◆ What you will do ◆
Omit the pictures while printing every entry below exactly as given.

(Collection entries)
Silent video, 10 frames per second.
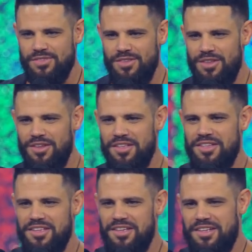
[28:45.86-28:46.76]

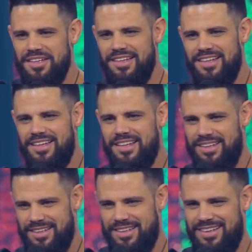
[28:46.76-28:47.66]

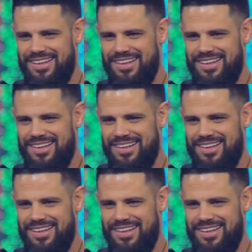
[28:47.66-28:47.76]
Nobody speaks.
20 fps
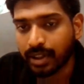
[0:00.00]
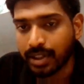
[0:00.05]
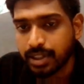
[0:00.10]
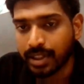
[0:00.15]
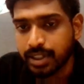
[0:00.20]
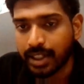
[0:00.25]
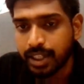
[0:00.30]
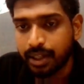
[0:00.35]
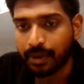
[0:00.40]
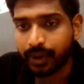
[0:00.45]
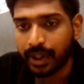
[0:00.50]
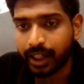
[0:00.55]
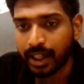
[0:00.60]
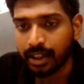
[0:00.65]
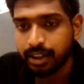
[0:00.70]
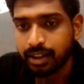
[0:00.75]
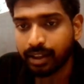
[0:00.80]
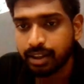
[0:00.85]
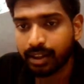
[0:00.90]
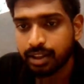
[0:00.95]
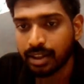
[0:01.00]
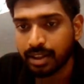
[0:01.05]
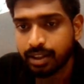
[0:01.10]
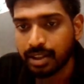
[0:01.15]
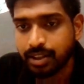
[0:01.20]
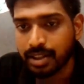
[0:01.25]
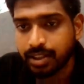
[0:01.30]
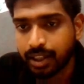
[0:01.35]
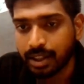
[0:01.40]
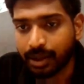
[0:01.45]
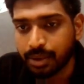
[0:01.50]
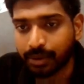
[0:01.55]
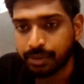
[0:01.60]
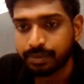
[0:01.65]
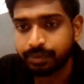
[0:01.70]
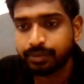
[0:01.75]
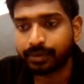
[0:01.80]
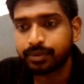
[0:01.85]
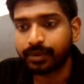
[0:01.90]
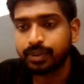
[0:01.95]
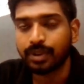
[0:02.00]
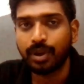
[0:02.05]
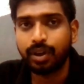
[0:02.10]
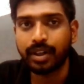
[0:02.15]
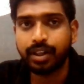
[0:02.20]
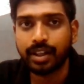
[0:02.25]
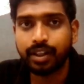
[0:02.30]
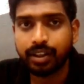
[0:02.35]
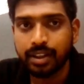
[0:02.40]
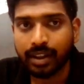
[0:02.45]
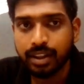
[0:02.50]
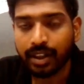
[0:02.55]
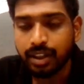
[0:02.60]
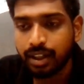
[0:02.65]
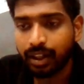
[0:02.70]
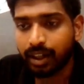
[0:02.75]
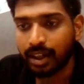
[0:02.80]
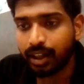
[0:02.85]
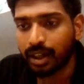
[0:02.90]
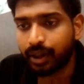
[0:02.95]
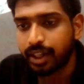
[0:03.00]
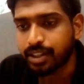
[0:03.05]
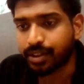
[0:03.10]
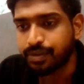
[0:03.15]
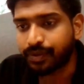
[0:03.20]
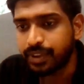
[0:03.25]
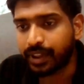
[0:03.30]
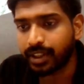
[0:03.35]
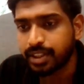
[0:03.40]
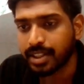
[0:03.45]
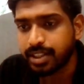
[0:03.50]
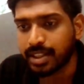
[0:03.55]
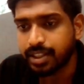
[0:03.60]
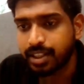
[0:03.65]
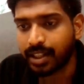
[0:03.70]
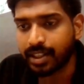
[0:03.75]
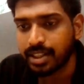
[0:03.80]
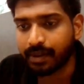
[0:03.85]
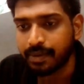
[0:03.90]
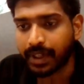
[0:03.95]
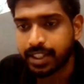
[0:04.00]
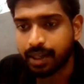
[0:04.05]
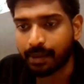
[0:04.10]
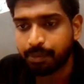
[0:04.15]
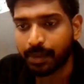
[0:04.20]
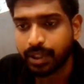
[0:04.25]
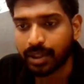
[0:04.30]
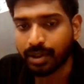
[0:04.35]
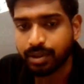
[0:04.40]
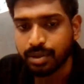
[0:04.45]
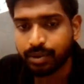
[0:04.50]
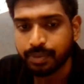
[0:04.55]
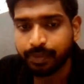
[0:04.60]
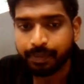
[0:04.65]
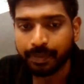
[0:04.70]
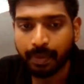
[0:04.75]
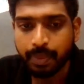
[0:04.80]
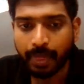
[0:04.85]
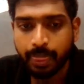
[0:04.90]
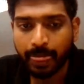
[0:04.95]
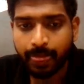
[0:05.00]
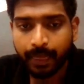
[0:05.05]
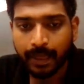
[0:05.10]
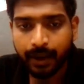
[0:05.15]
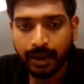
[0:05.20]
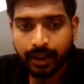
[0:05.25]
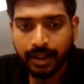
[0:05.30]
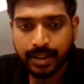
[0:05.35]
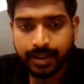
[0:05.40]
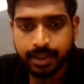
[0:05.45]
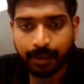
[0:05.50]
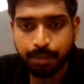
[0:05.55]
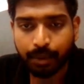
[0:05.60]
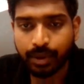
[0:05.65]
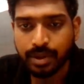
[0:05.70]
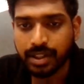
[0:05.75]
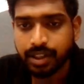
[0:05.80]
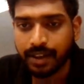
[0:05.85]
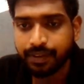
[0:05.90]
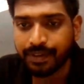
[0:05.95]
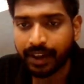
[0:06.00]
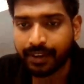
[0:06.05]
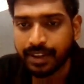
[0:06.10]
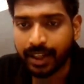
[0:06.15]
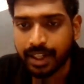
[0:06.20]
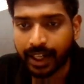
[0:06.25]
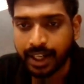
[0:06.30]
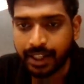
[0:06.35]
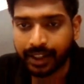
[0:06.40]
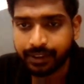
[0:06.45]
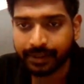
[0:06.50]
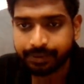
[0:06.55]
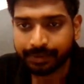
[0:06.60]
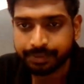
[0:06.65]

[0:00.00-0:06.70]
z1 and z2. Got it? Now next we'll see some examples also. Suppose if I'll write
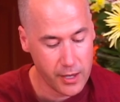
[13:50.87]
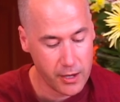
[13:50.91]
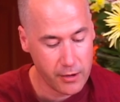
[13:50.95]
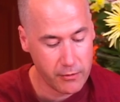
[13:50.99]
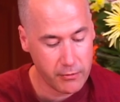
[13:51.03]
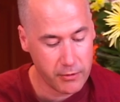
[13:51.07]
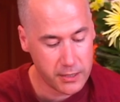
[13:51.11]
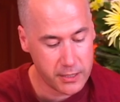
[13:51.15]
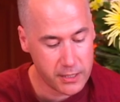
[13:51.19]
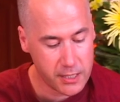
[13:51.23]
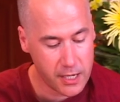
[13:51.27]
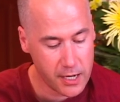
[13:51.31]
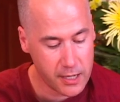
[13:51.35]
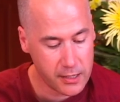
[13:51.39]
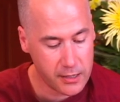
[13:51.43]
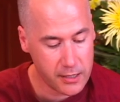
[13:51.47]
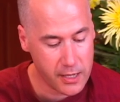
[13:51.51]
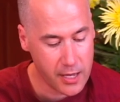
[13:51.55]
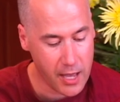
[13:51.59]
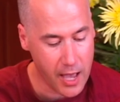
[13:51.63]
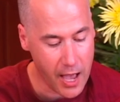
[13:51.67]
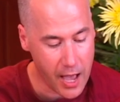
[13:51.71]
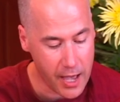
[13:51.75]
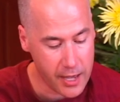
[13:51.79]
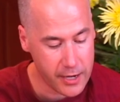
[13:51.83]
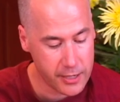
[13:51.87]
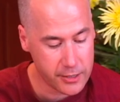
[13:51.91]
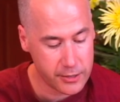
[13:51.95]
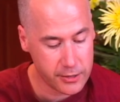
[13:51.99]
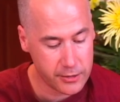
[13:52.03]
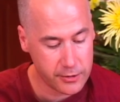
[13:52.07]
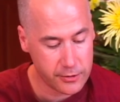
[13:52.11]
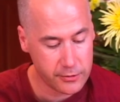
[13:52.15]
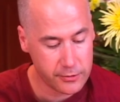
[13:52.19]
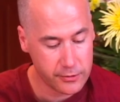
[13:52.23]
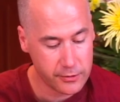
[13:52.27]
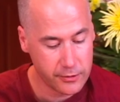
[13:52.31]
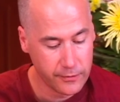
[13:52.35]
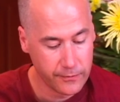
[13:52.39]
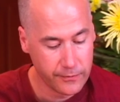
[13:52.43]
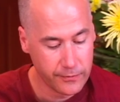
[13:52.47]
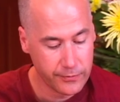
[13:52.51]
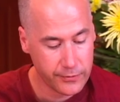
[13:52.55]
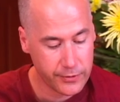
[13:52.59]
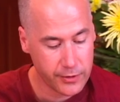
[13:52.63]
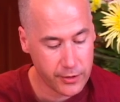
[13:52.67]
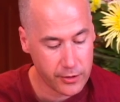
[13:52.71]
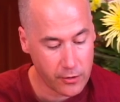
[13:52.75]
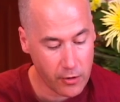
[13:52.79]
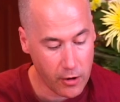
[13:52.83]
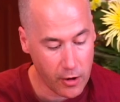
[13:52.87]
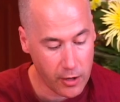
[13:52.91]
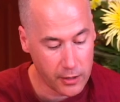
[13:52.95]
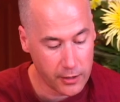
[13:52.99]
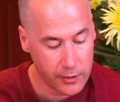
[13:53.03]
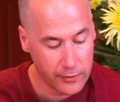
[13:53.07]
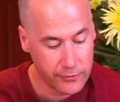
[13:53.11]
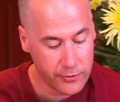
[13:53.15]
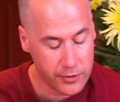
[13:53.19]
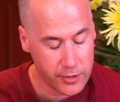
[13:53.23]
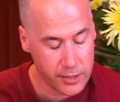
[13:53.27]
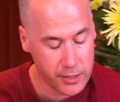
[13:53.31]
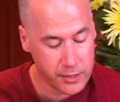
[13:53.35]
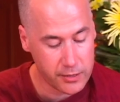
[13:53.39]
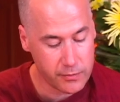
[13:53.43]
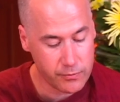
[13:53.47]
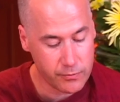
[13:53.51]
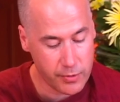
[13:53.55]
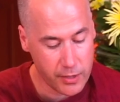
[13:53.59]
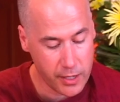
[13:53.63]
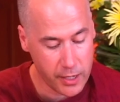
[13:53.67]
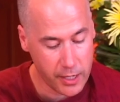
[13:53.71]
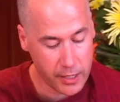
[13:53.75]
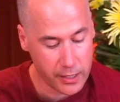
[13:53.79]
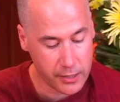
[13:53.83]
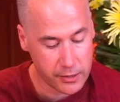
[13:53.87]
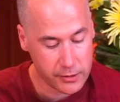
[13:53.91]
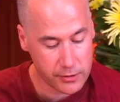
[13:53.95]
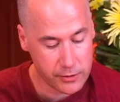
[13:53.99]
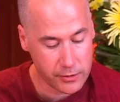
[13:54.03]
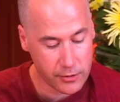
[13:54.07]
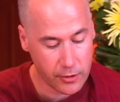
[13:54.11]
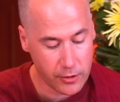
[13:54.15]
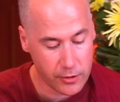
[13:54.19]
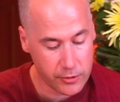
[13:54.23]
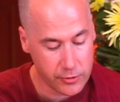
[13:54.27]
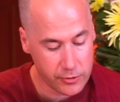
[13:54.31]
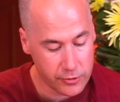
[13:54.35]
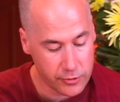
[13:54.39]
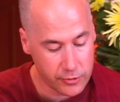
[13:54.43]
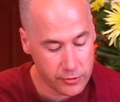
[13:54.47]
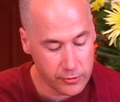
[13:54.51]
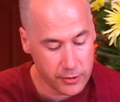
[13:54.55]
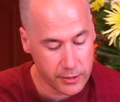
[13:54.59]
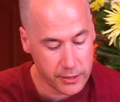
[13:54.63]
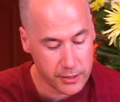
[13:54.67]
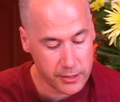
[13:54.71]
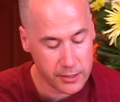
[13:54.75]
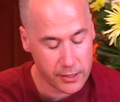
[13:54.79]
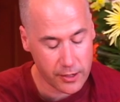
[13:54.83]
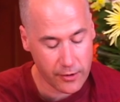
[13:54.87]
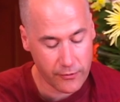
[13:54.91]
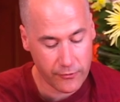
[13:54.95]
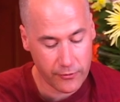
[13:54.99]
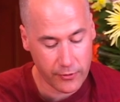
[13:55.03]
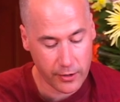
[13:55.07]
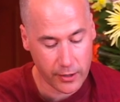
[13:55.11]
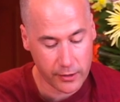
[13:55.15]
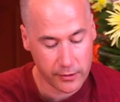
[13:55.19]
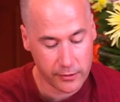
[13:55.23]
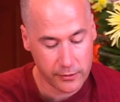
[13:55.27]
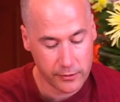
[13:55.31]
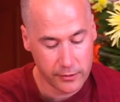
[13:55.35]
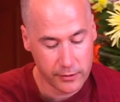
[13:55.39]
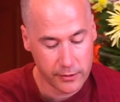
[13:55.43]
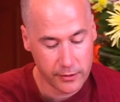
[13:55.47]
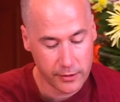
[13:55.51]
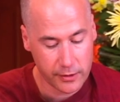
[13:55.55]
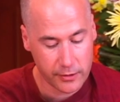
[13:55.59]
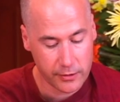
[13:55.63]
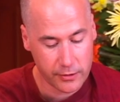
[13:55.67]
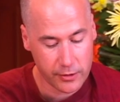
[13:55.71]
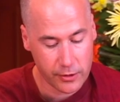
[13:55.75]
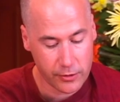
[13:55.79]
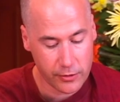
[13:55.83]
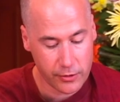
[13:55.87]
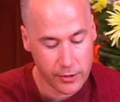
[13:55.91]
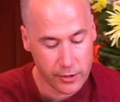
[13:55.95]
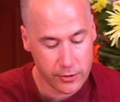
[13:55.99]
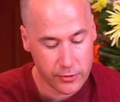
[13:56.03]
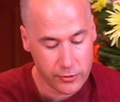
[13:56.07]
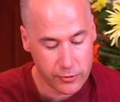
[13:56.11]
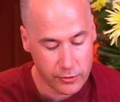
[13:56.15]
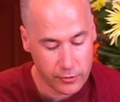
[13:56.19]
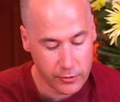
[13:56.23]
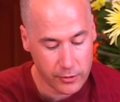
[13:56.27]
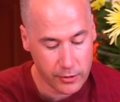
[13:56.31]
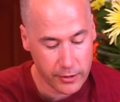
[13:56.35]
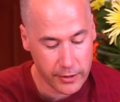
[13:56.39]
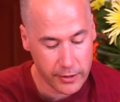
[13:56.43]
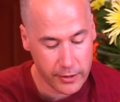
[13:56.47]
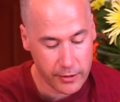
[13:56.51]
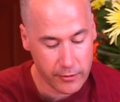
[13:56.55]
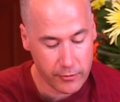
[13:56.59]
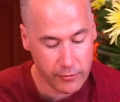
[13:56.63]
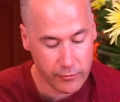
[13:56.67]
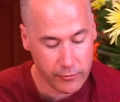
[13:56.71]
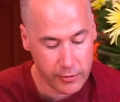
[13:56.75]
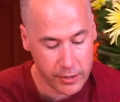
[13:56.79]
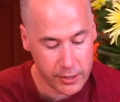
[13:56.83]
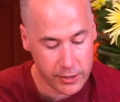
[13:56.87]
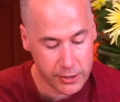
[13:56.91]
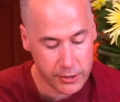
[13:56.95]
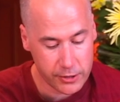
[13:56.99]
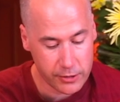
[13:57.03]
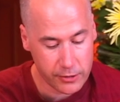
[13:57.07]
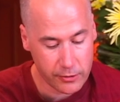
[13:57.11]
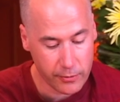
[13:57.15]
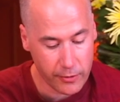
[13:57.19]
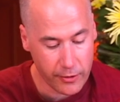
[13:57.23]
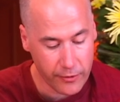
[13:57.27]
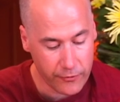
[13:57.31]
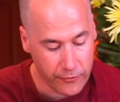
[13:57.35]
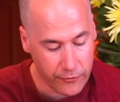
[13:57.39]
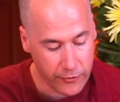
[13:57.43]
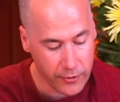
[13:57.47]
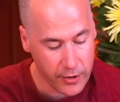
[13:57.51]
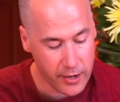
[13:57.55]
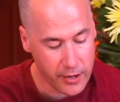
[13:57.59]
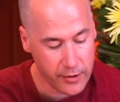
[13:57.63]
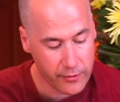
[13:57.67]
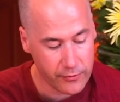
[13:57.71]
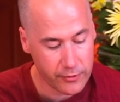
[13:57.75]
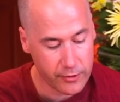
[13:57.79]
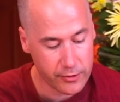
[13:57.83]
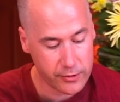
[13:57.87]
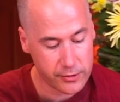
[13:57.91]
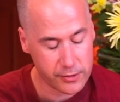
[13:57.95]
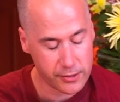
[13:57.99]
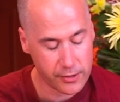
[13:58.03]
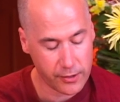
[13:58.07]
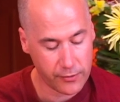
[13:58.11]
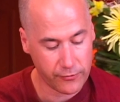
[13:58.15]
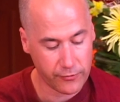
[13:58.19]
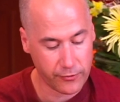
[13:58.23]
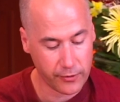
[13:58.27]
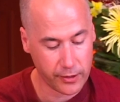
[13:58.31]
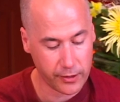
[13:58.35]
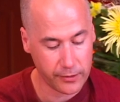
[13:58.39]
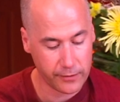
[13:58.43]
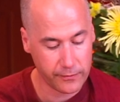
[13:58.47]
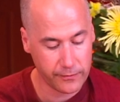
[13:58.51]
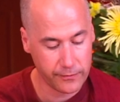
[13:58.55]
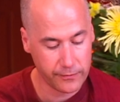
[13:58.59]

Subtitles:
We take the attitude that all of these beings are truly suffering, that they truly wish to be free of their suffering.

◆ Worked solution ◆
Silent video, 10 frames per second.
[28:45.86-28:46.76]

[28:46.76-28:47.66]

[28:47.66-28:47.76]
Nobody speaks.
20 fps
[0:00.00]
[0:00.05]
[0:00.10]
[0:00.15]
[0:00.20]
[0:00.25]
[0:00.30]
[0:00.35]
[0:00.40]
[0:00.45]
[0:00.50]
[0:00.55]
[0:00.60]
[0:00.65]
[0:00.70]
[0:00.75]
[0:00.80]
[0:00.85]
[0:00.90]
[0:00.95]
[0:01.00]
[0:01.05]
[0:01.10]
[0:01.15]
[0:01.20]
[0:01.25]
[0:01.30]
[0:01.35]
[0:01.40]
[0:01.45]
[0:01.50]
[0:01.55]
[0:01.60]
[0:01.65]
[0:01.70]
[0:01.75]
[0:01.80]
[0:01.85]
[0:01.90]
[0:01.95]
[0:02.00]
[0:02.05]
[0:02.10]
[0:02.15]
[0:02.20]
[0:02.25]
[0:02.30]
[0:02.35]
[0:02.40]
[0:02.45]
[0:02.50]
[0:02.55]
[0:02.60]
[0:02.65]
[0:02.70]
[0:02.75]
[0:02.80]
[0:02.85]
[0:02.90]
[0:02.95]
[0:03.00]
[0:03.05]
[0:03.10]
[0:03.15]
[0:03.20]
[0:03.25]
[0:03.30]
[0:03.35]
[0:03.40]
[0:03.45]
[0:03.50]
[0:03.55]
[0:03.60]
[0:03.65]
[0:03.70]
[0:03.75]
[0:03.80]
[0:03.85]
[0:03.90]
[0:03.95]
[0:04.00]
[0:04.05]
[0:04.10]
[0:04.15]
[0:04.20]
[0:04.25]
[0:04.30]
[0:04.35]
[0:04.40]
[0:04.45]
[0:04.50]
[0:04.55]
[0:04.60]
[0:04.65]
[0:04.70]
[0:04.75]
[0:04.80]
[0:04.85]
[0:04.90]
[0:04.95]
[0:05.00]
[0:05.05]
[0:05.10]
[0:05.15]
[0:05.20]
[0:05.25]
[0:05.30]
[0:05.35]
[0:05.40]
[0:05.45]
[0:05.50]
[0:05.55]
[0:05.60]
[0:05.65]
[0:05.70]
[0:05.75]
[0:05.80]
[0:05.85]
[0:05.90]
[0:05.95]
[0:06.00]
[0:06.05]
[0:06.10]
[0:06.15]
[0:06.20]
[0:06.25]
[0:06.30]
[0:06.35]
[0:06.40]
[0:06.45]
[0:06.50]
[0:06.55]
[0:06.60]
[0:06.65]

[0:00.00-0:06.70]
z1 and z2. Got it? Now next we'll see some examples also. Suppose if I'll write
[13:50.87]
[13:50.91]
[13:50.95]
[13:50.99]
[13:51.03]
[13:51.07]
[13:51.11]
[13:51.15]
[13:51.19]
[13:51.23]
[13:51.27]
[13:51.31]
[13:51.35]
[13:51.39]
[13:51.43]
[13:51.47]
[13:51.51]
[13:51.55]
[13:51.59]
[13:51.63]
[13:51.67]
[13:51.71]
[13:51.75]
[13:51.79]
[13:51.83]
[13:51.87]
[13:51.91]
[13:51.95]
[13:51.99]
[13:52.03]
[13:52.07]
[13:52.11]
[13:52.15]
[13:52.19]
[13:52.23]
[13:52.27]
[13:52.31]
[13:52.35]
[13:52.39]
[13:52.43]
[13:52.47]
[13:52.51]
[13:52.55]
[13:52.59]
[13:52.63]
[13:52.67]
[13:52.71]
[13:52.75]
[13:52.79]
[13:52.83]
[13:52.87]
[13:52.91]
[13:52.95]
[13:52.99]
[13:53.03]
[13:53.07]
[13:53.11]
[13:53.15]
[13:53.19]
[13:53.23]
[13:53.27]
[13:53.31]
[13:53.35]
[13:53.39]
[13:53.43]
[13:53.47]
[13:53.51]
[13:53.55]
[13:53.59]
[13:53.63]
[13:53.67]
[13:53.71]
[13:53.75]
[13:53.79]
[13:53.83]
[13:53.87]
[13:53.91]
[13:53.95]
[13:53.99]
[13:54.03]
[13:54.07]
[13:54.11]
[13:54.15]
[13:54.19]
[13:54.23]
[13:54.27]
[13:54.31]
[13:54.35]
[13:54.39]
[13:54.43]
[13:54.47]
[13:54.51]
[13:54.55]
[13:54.59]
[13:54.63]
[13:54.67]
[13:54.71]
[13:54.75]
[13:54.79]
[13:54.83]
[13:54.87]
[13:54.91]
[13:54.95]
[13:54.99]
[13:55.03]
[13:55.07]
[13:55.11]
[13:55.15]
[13:55.19]
[13:55.23]
[13:55.27]
[13:55.31]
[13:55.35]
[13:55.39]
[13:55.43]
[13:55.47]
[13:55.51]
[13:55.55]
[13:55.59]
[13:55.63]
[13:55.67]
[13:55.71]
[13:55.75]
[13:55.79]
[13:55.83]
[13:55.87]
[13:55.91]
[13:55.95]
[13:55.99]
[13:56.03]
[13:56.07]
[13:56.11]
[13:56.15]
[13:56.19]
[13:56.23]
[13:56.27]
[13:56.31]
[13:56.35]
[13:56.39]
[13:56.43]
[13:56.47]
[13:56.51]
[13:56.55]
[13:56.59]
[13:56.63]
[13:56.67]
[13:56.71]
[13:56.75]
[13:56.79]
[13:56.83]
[13:56.87]
[13:56.91]
[13:56.95]
[13:56.99]
[13:57.03]
[13:57.07]
[13:57.11]
[13:57.15]
[13:57.19]
[13:57.23]
[13:57.27]
[13:57.31]
[13:57.35]
[13:57.39]
[13:57.43]
[13:57.47]
[13:57.51]
[13:57.55]
[13:57.59]
[13:57.63]
[13:57.67]
[13:57.71]
[13:57.75]
[13:57.79]
[13:57.83]
[13:57.87]
[13:57.91]
[13:57.95]
[13:57.99]
[13:58.03]
[13:58.07]
[13:58.11]
[13:58.15]
[13:58.19]
[13:58.23]
[13:58.27]
[13:58.31]
[13:58.35]
[13:58.39]
[13:58.43]
[13:58.47]
[13:58.51]
[13:58.55]
[13:58.59]

Subtitles:
We take the attitude that all of these beings are truly suffering, that they truly wish to be free of their suffering.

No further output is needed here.